## WHAT IS BEING ASKED
Every line below from the one with "[0:03.00-0:04.00]" through the one with "[0:12.00-0:13.00]" should be retyped exactly, both ends included; no other lines and no pictures.

○ ○ ○

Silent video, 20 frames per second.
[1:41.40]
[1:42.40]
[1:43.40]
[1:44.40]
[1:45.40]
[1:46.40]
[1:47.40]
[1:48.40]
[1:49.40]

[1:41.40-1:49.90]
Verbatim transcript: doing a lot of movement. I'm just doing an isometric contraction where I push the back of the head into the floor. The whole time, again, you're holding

○ ○ ○

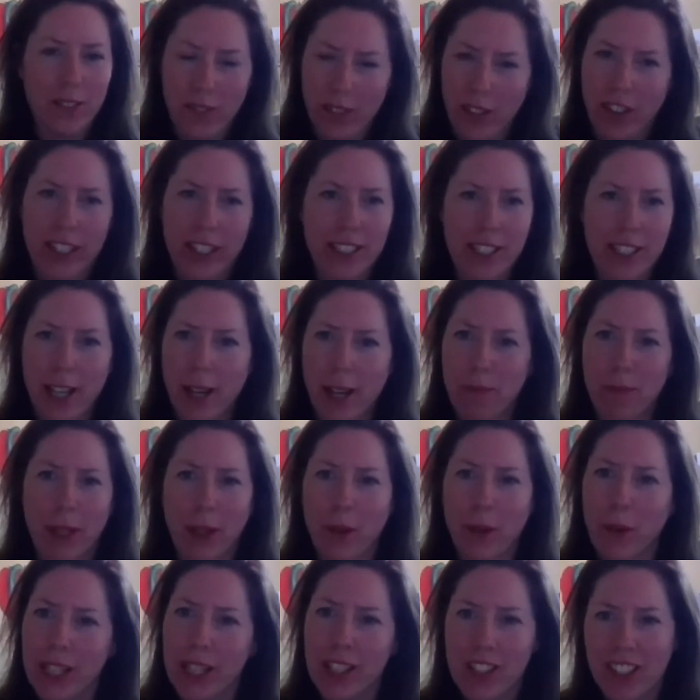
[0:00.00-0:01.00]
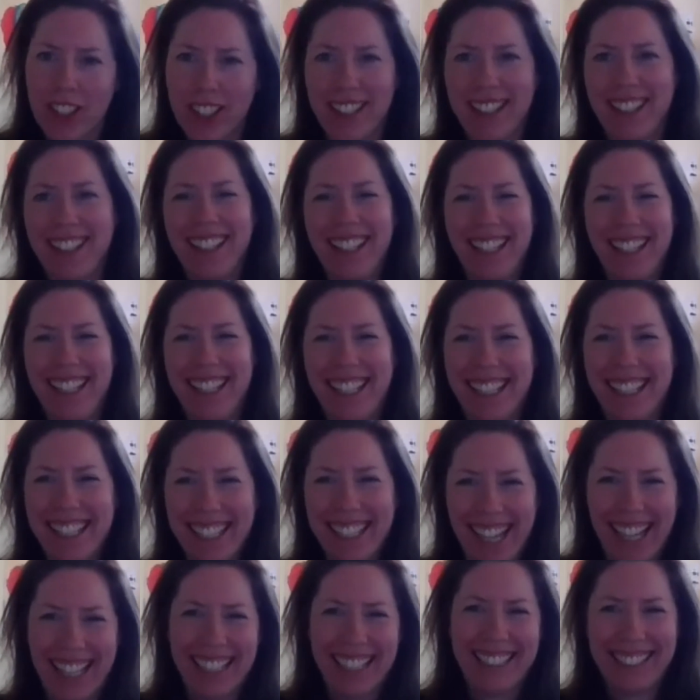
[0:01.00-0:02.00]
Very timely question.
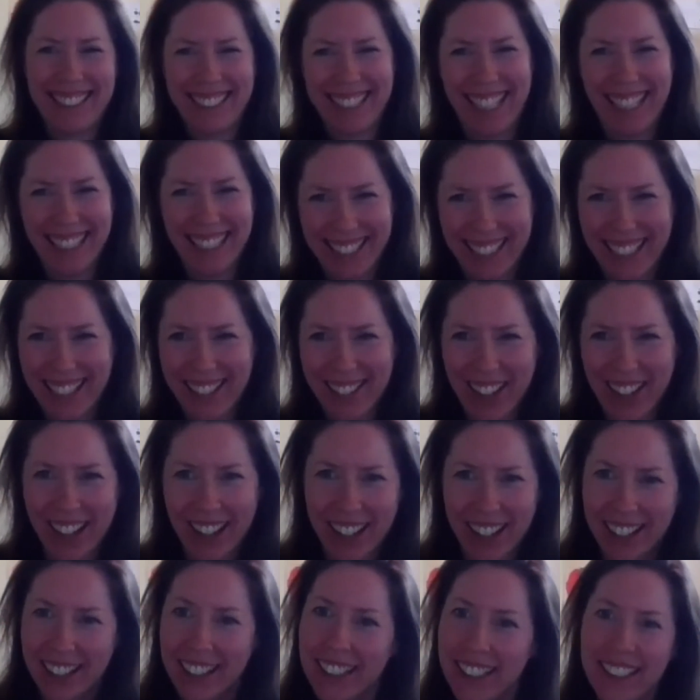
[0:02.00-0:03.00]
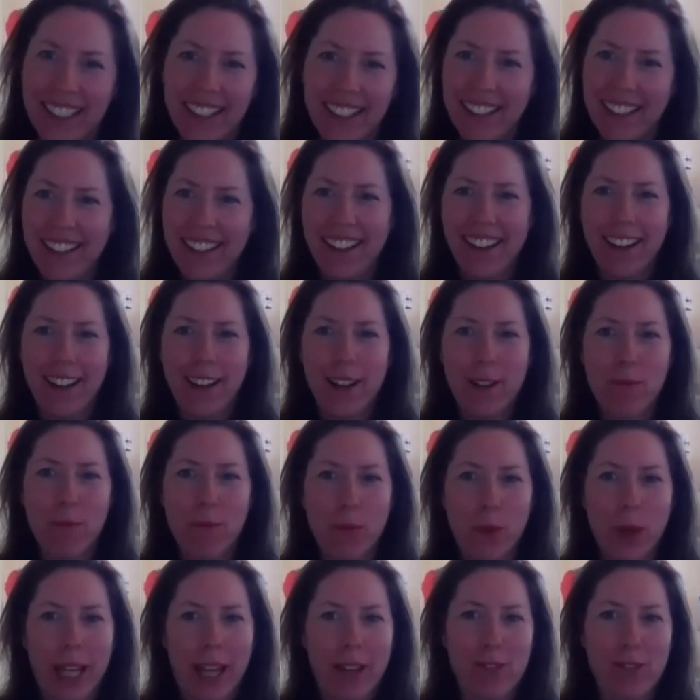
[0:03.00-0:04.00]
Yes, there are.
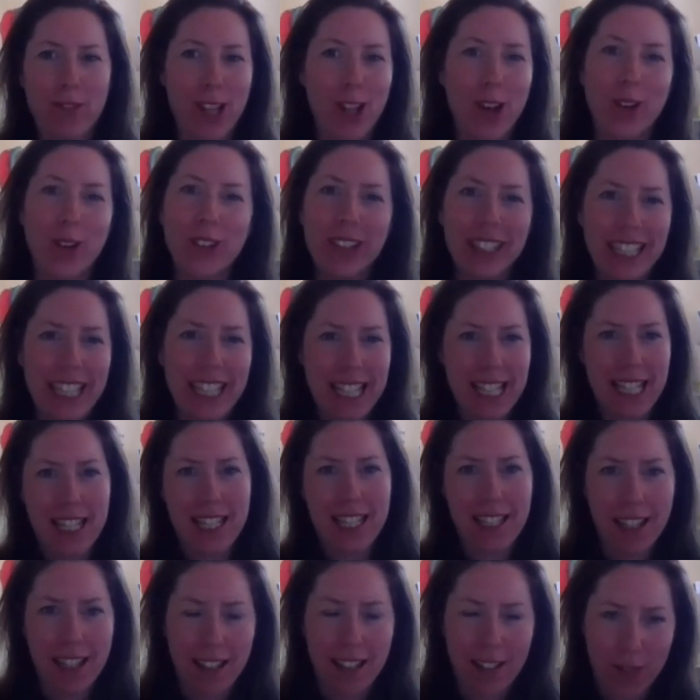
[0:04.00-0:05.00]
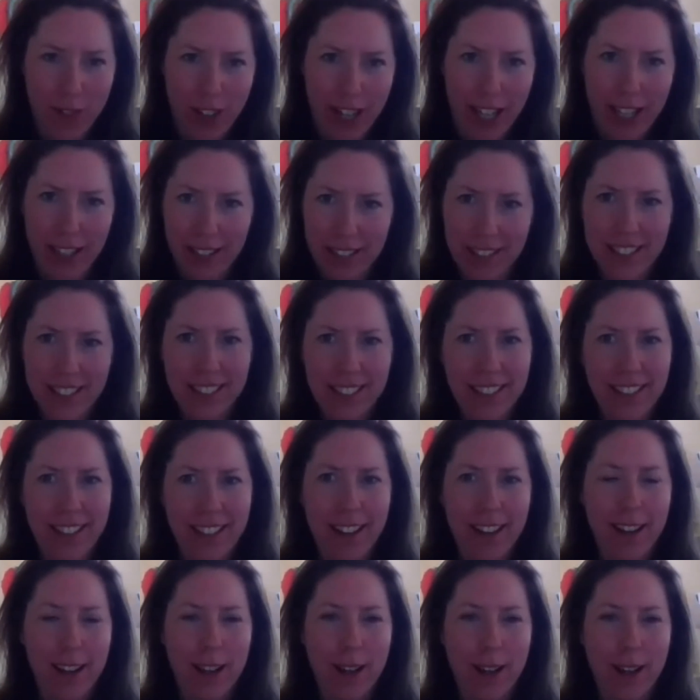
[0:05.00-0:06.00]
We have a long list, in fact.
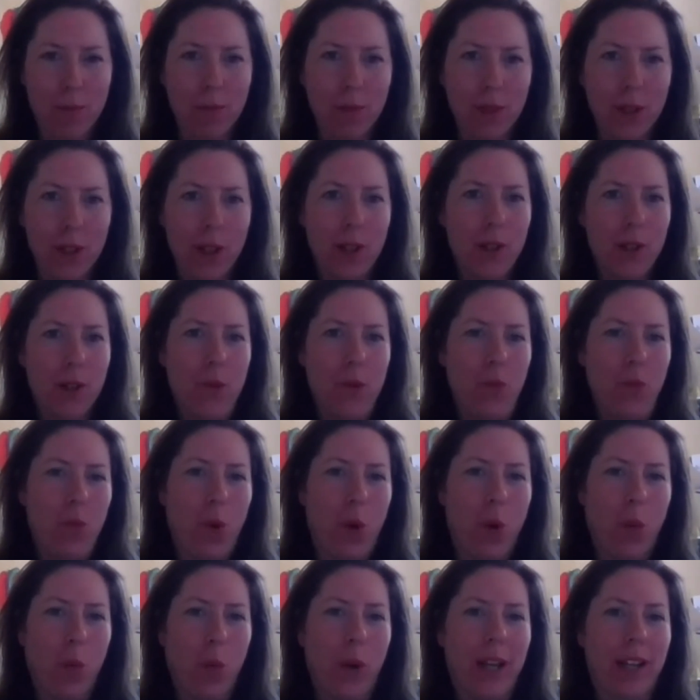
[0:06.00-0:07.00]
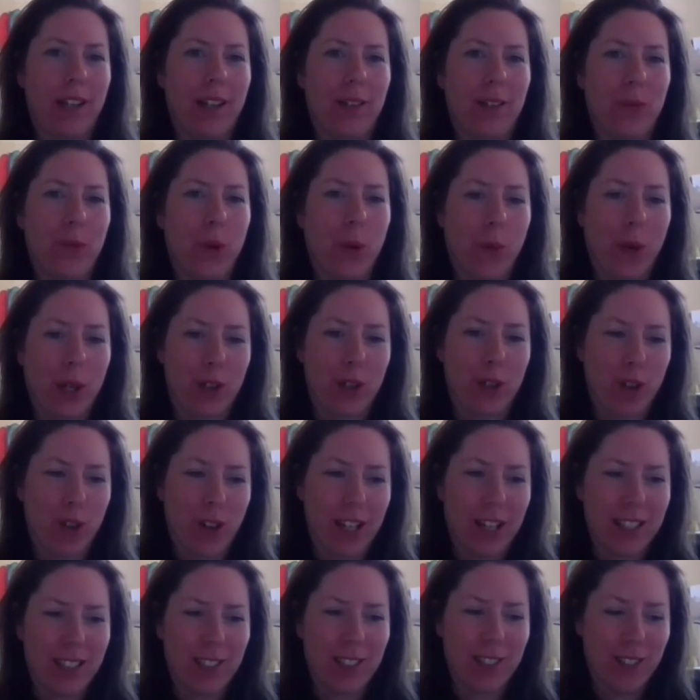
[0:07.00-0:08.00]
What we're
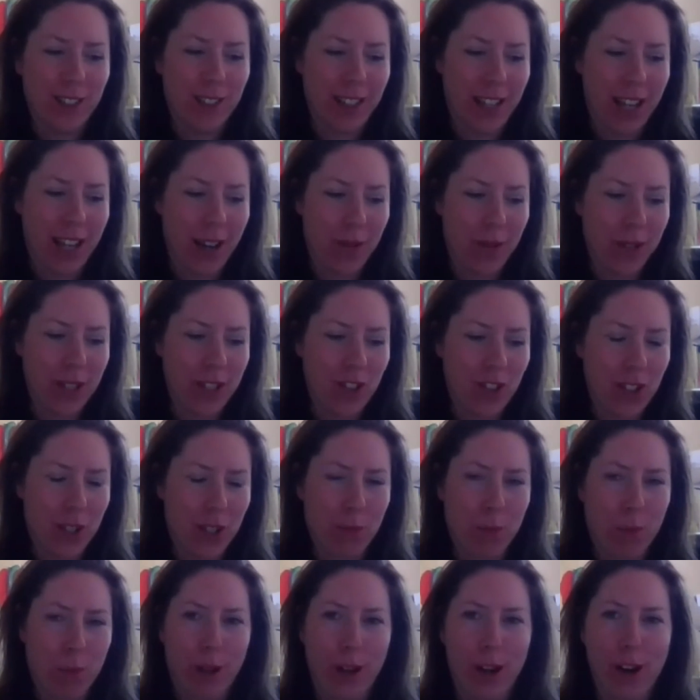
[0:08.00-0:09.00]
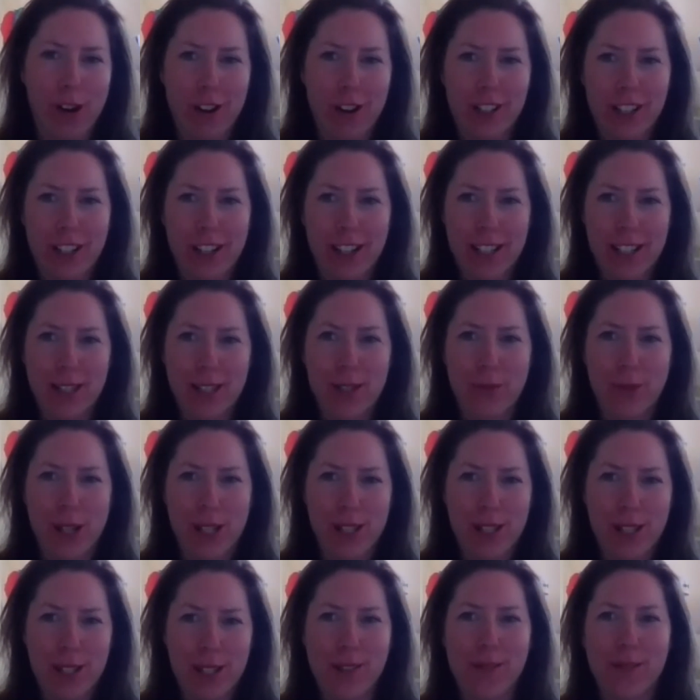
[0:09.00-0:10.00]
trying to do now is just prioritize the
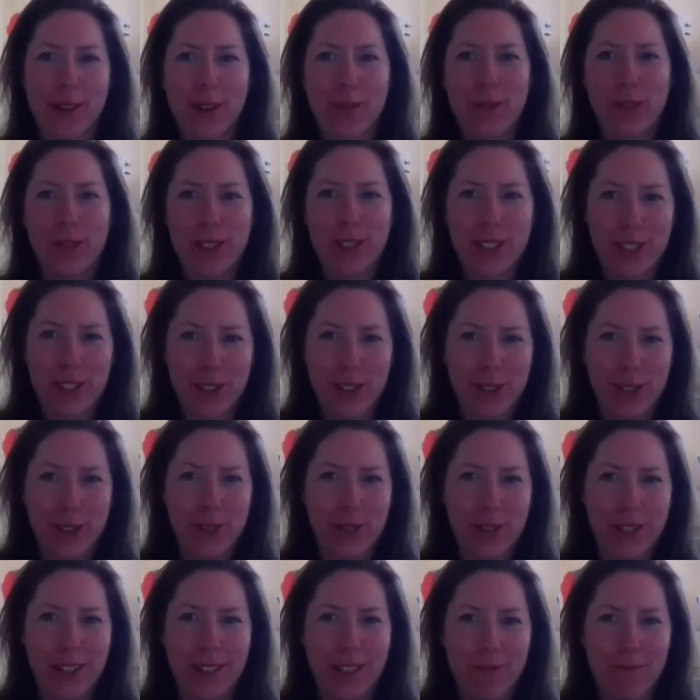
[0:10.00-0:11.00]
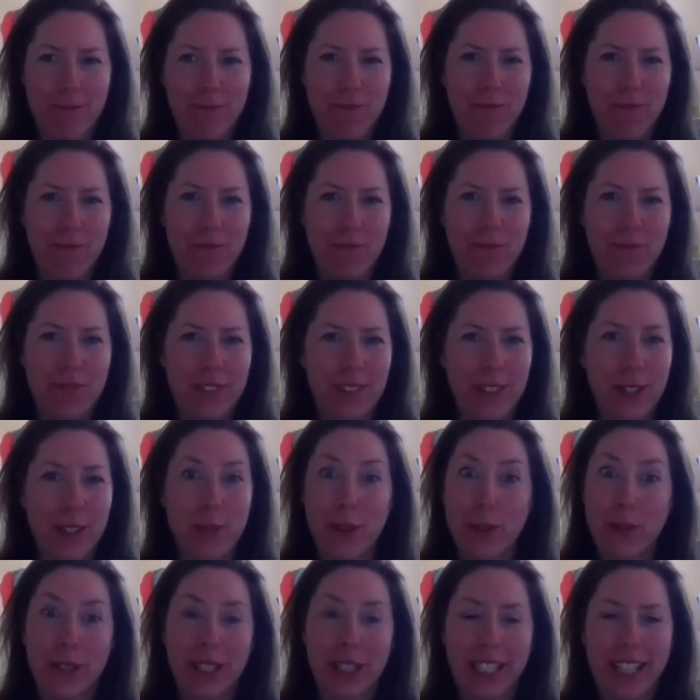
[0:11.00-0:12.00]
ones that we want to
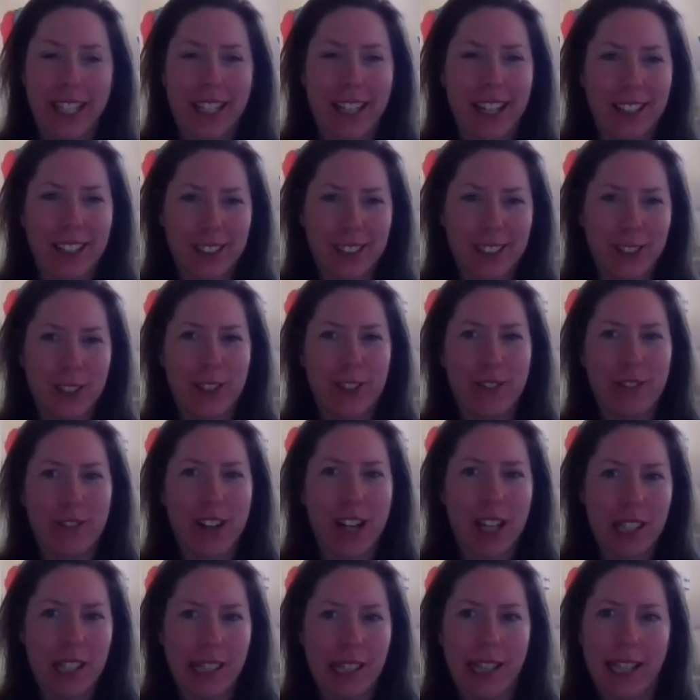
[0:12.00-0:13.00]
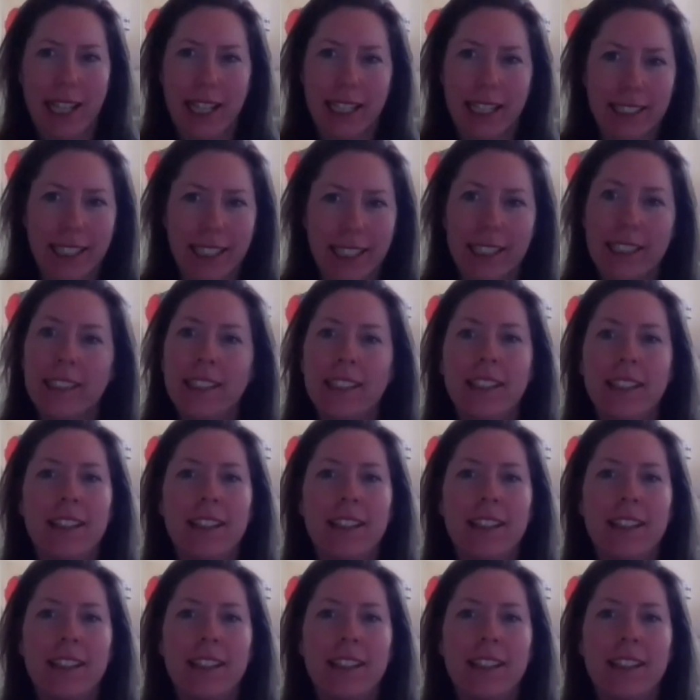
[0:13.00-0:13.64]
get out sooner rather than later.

○ ○ ○

## EXERCISE ANSWER
[0:03.00-0:04.00]
Yes, there are.
[0:04.00-0:05.00]
[0:05.00-0:06.00]
We have a long list, in fact.
[0:06.00-0:07.00]
[0:07.00-0:08.00]
What we're
[0:08.00-0:09.00]
[0:09.00-0:10.00]
trying to do now is just prioritize the
[0:10.00-0:11.00]
[0:11.00-0:12.00]
ones that we want to
[0:12.00-0:13.00]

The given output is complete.